▶ **Work request**:
Search the records for "second". Copy every line where it appears.
Content starts
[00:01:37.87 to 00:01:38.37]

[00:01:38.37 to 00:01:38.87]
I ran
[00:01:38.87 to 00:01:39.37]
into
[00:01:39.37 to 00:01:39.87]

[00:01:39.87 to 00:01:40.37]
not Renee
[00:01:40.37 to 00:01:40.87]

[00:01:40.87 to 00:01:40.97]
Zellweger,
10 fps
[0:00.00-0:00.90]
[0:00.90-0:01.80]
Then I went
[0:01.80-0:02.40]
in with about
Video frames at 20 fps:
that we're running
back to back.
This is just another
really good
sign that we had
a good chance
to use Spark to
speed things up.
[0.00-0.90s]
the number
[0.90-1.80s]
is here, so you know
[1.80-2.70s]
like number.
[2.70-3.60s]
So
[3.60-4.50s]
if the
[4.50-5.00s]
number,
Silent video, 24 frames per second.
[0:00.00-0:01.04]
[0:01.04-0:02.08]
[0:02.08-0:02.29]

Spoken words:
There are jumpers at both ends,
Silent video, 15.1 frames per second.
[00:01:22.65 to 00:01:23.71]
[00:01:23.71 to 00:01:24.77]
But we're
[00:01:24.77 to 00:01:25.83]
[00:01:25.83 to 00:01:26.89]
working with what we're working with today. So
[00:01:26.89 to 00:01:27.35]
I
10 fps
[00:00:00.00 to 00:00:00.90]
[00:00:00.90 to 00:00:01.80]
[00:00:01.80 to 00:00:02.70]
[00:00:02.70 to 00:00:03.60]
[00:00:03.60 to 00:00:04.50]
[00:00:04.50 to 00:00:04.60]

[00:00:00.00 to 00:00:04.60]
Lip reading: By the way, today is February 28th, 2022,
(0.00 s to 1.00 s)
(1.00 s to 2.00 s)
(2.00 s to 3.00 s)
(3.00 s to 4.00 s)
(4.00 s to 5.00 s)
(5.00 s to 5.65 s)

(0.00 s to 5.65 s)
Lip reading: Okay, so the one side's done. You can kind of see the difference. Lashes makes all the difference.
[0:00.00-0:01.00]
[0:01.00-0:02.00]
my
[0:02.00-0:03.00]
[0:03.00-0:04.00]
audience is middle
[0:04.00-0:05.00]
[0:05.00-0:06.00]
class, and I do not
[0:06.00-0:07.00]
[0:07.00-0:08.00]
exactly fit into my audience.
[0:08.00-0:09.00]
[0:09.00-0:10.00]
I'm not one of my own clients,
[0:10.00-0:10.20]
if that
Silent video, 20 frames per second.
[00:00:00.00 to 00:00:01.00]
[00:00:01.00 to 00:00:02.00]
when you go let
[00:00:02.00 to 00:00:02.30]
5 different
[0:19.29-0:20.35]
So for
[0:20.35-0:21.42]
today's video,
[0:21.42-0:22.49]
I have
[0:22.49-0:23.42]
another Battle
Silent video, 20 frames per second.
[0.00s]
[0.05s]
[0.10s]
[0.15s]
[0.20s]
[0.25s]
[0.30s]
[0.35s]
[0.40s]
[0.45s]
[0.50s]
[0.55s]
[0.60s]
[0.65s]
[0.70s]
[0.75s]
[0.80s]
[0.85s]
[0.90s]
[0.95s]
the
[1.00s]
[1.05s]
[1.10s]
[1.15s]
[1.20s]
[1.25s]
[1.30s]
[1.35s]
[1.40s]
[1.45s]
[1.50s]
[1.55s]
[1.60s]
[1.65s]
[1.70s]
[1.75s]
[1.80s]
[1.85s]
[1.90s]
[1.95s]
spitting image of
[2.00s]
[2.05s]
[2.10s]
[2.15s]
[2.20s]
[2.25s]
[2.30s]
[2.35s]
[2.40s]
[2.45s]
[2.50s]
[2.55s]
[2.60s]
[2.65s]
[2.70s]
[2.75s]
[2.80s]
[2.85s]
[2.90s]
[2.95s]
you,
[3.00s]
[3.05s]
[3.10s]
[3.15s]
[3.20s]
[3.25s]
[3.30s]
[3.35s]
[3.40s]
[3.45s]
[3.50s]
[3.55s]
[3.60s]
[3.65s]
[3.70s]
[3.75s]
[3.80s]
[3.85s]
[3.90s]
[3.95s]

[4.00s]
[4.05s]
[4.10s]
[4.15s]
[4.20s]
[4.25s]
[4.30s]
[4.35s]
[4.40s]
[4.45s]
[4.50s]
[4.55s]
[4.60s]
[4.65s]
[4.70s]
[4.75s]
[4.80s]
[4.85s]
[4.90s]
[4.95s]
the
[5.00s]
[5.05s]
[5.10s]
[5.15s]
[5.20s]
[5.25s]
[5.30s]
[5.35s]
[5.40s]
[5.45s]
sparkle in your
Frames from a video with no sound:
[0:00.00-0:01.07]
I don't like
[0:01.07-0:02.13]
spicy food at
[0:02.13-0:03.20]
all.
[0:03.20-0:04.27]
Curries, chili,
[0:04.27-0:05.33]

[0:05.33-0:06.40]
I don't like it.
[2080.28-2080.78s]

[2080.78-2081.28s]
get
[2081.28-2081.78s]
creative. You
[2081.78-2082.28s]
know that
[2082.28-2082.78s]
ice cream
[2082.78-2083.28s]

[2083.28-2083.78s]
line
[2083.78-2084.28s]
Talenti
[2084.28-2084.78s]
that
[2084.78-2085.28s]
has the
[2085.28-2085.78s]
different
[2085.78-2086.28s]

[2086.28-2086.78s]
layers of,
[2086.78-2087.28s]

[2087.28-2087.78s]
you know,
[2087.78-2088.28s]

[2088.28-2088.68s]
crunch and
Content ends
▶ **Problem solution**:
Silent video, 24 frames per second.
Silent video, 15.1 frames per second.
Silent video, 20 frames per second.
Silent video, 20 frames per second.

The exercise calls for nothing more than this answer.